Das Bündnis „Keine Profite mit der Miete“ existiert seit Anfang des Jahres. Nachdem die Bewegung vor allem lokal aktiv gewesen war, wollte man sich zusammenschließen, um eine größere Öffentlichkeit anzusprechen und die eigene Position zu stärken. Da die großen Wohnungsunternehmen zum Teil bundesweit agieren, braucht es eine Plattform, um auch den Widerstand bundesweit zu koordinieren. Auch soll so mehr Druck auf die Bundespolitik ausgeübt werden. Im Bündnis vertreten sind unter anderem MieterInnen-Initiativen, soziale Projekte und GegnerInnen von Großprojekten wie der A 100 in Berlin. Am Anfang des Bündnisses standen drei zeitgleiche Demonstrationen im November 2012 in Hamburg, Berlin und Freiburg. Im Juni dieses Jahres folgte dann eine bundesweite Aktionswoche. „Die Städte dürfen nicht nur von Menschen gestaltet werden, die Geld haben“, sagt Enrico von der Kampagne „Wir bleiben alle!“.

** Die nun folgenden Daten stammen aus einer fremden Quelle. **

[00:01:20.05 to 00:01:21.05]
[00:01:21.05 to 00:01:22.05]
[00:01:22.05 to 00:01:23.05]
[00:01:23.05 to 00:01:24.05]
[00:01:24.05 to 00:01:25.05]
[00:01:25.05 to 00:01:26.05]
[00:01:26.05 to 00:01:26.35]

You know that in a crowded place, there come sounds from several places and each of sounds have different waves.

Die AktivistInnen ziehen nach knapp einem Jahr Bündnisarbeit ein positives Fazit. Zwar sei einiges noch holprig, dennoch organisiere man sich immer besser und es gebe einen regen Austausch. Für Gruppen aus Berlin sei das Bündnis zu einer guten Anlaufstelle geworden, in der man sich treffen, koordinieren und gemeinsame Positionen absprechen könne. Das sei besonders bei Themen von Vorteil, wo es konträre Meinungen innerhalb der Bewegung gebe. Etwa beim Tempelhofer Flugfeld, wo die Frage des sozialen Wohnungsbaus dem Volksbegehren „100 % Tempelhofer Feld“ entgegensteht. Das Volksbegehren richtet sich ganz grundsätzlich gegen eine Bebauung.

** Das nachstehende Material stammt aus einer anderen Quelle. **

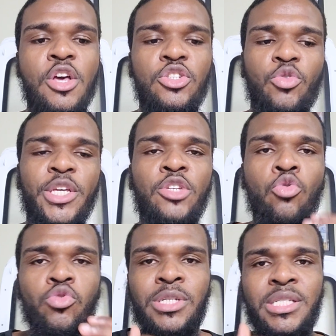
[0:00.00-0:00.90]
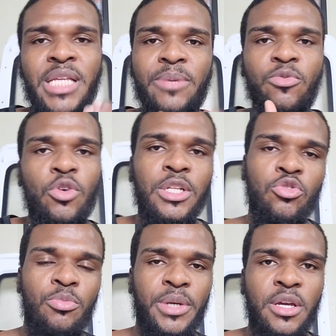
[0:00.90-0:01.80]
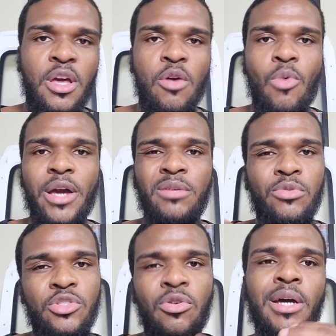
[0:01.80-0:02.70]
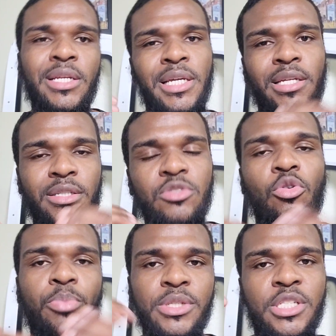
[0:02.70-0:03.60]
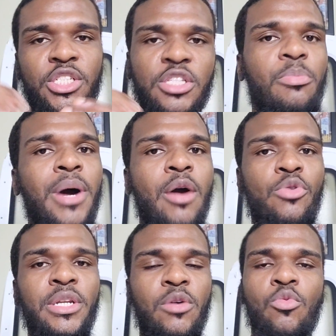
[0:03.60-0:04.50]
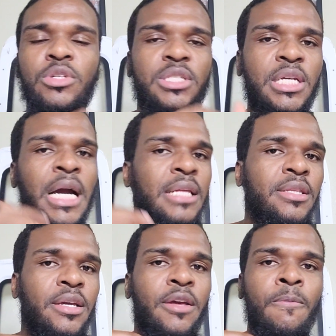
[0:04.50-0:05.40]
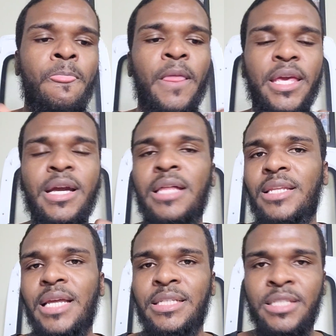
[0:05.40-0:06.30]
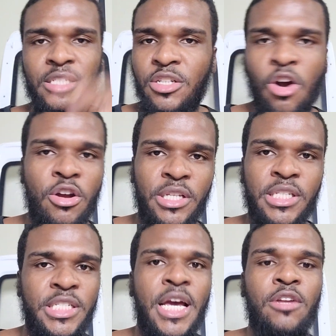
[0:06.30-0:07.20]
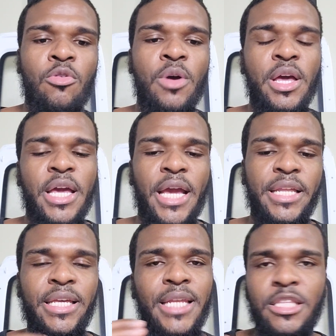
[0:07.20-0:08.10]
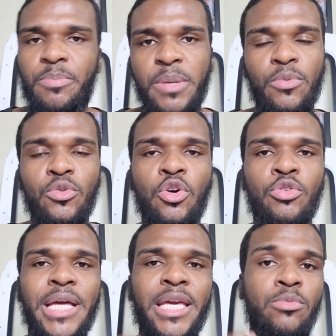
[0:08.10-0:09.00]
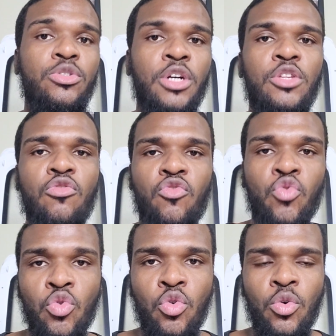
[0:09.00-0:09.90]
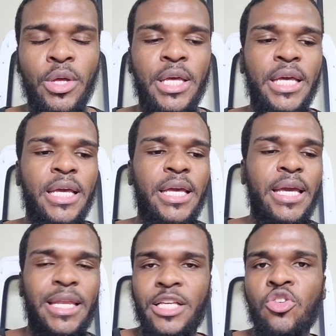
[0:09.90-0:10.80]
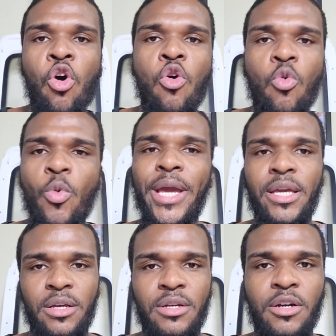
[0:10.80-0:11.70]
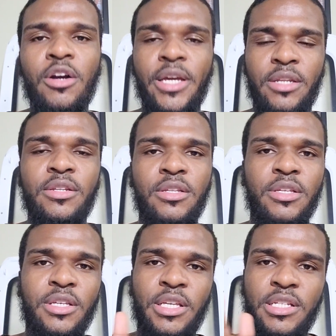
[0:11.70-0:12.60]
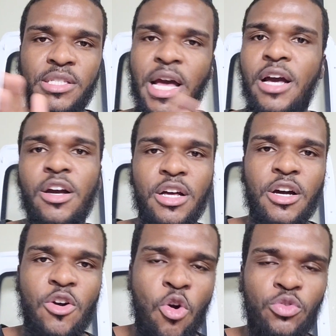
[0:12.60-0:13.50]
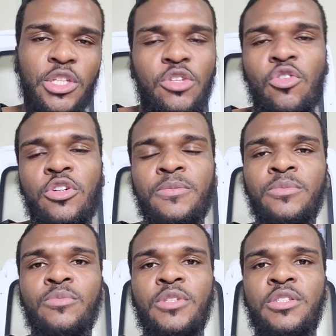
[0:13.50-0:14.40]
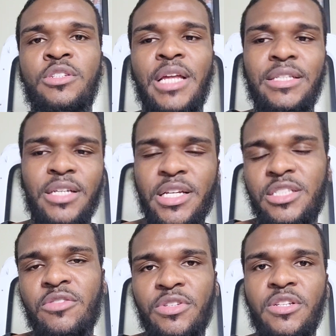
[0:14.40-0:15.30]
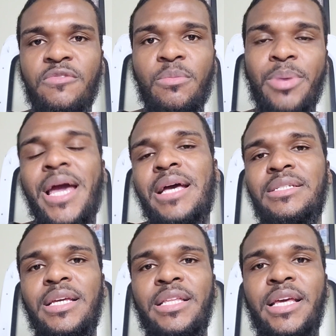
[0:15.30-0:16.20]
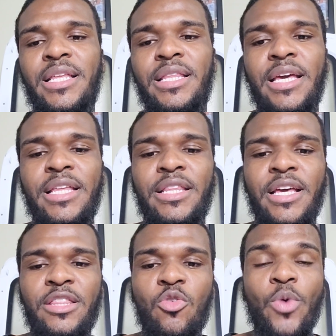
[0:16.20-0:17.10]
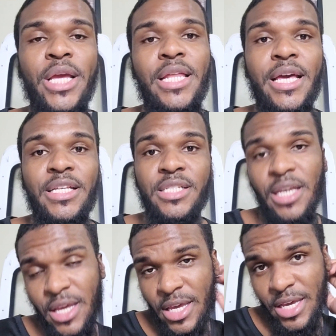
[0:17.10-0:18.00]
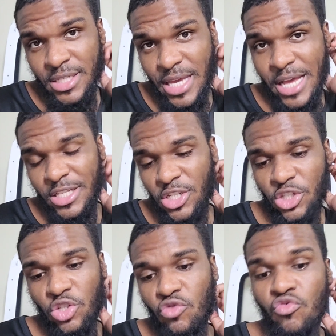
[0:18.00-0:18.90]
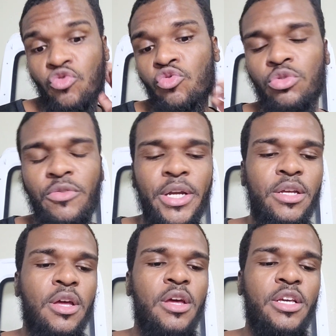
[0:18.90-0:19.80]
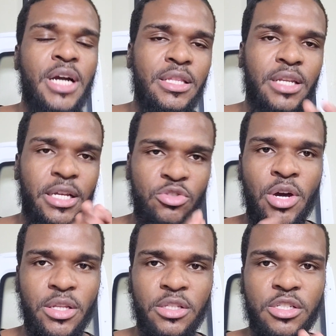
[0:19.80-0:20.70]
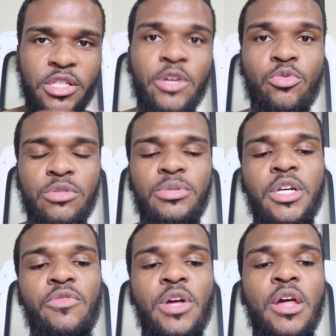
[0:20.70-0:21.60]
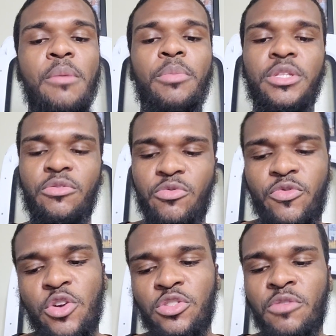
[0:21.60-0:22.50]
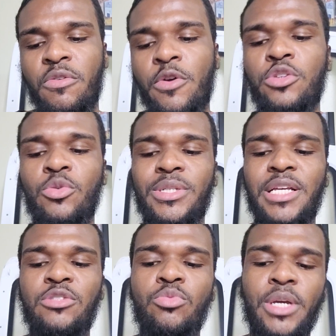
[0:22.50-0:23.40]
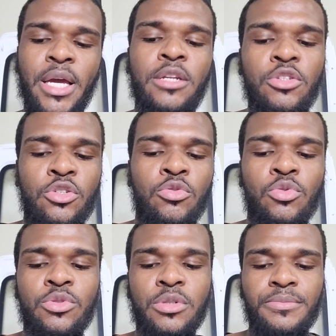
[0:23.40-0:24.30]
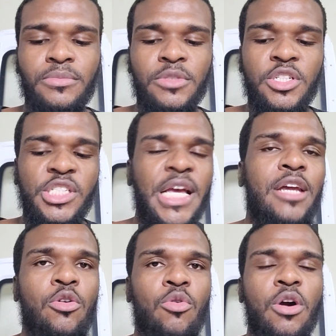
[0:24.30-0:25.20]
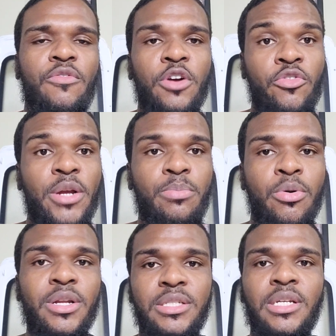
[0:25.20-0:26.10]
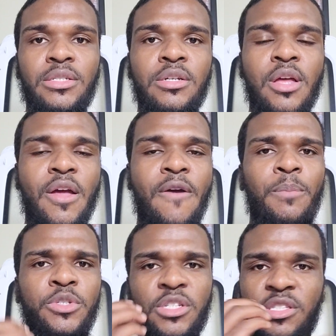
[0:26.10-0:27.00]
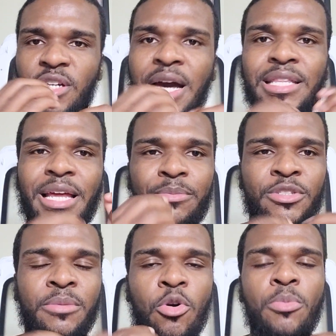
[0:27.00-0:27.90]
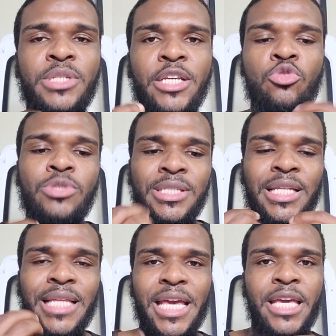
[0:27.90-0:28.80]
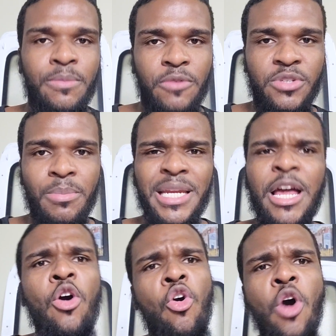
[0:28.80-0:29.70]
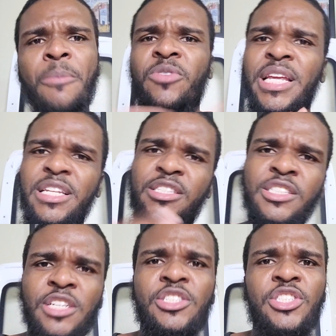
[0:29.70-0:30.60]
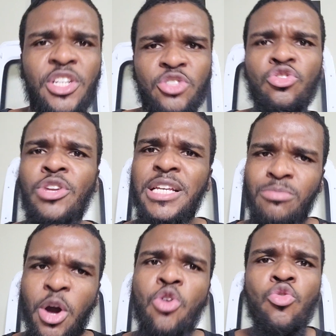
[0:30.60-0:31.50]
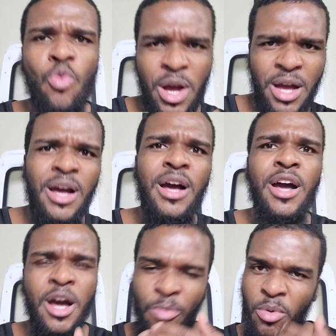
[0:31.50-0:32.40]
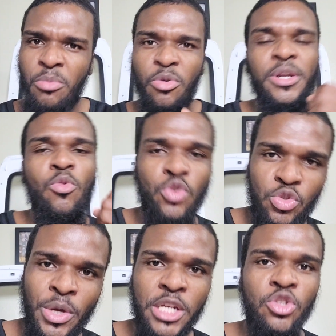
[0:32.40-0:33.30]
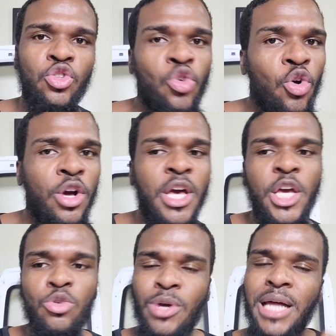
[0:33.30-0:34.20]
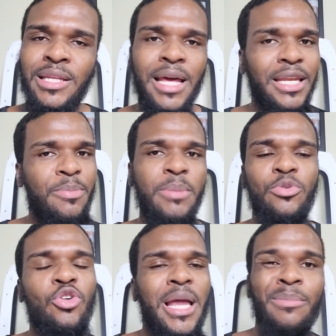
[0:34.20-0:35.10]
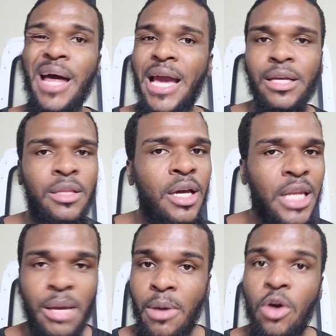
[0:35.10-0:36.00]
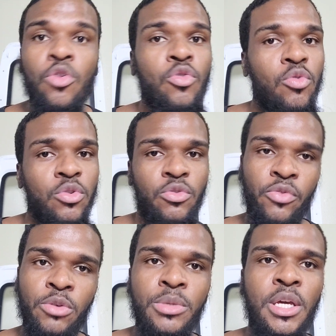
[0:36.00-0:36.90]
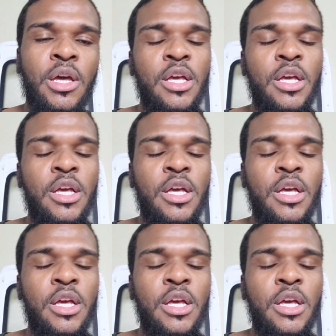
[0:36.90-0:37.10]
So he used his name for a little bit while he was trying to get into a position of power, and then once he got there, he kind of like discarded the shadow, and he let the people know that he was gonna rule in his own way. Again, he's not holding on to like the histories of the past and the way that his ancestor ruled, right? Kind of like try to distinguish himself. But the reversal is that you can use the shadow of a great predecessor just to kind of like, so almost like using the name of somebody, like, oh, I'm related to such and such, you know, that's my uncle, boom boom. And then once you get in the door, you kind of like let people know, like, but I ain't nothing like my uncle. You feel me?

Noch ist nicht klar, wie es in Zukunft weitergehen wird. Der Aktionstag sei ein wichtiger Prüfstein für die weitere Arbeit, sagt Enrico. Zunächst solle der Aktionstag ausgewertet werden, erst dann werde man das weitere Vorgehen beraten. Auch ein Bündnis in Berlin zu etablieren sei denkbar, um die Arbeit auch hier zu verstetigen. Auf jeden Fall aber wollen die AktivistInnen den politischen Druck weiter aufrechterhalten. Zwar sei es gut, dass alle Parteien jetzt stärker über das Thema redeten. Insgesamt habe man aber das Gefühl, dass die Probleme ausgesessen werden. Das sei ein Problem: Schließlich verschärfe sich die Entwicklung mehr und mehr. „Der Druck steigt“, sagt Enrico.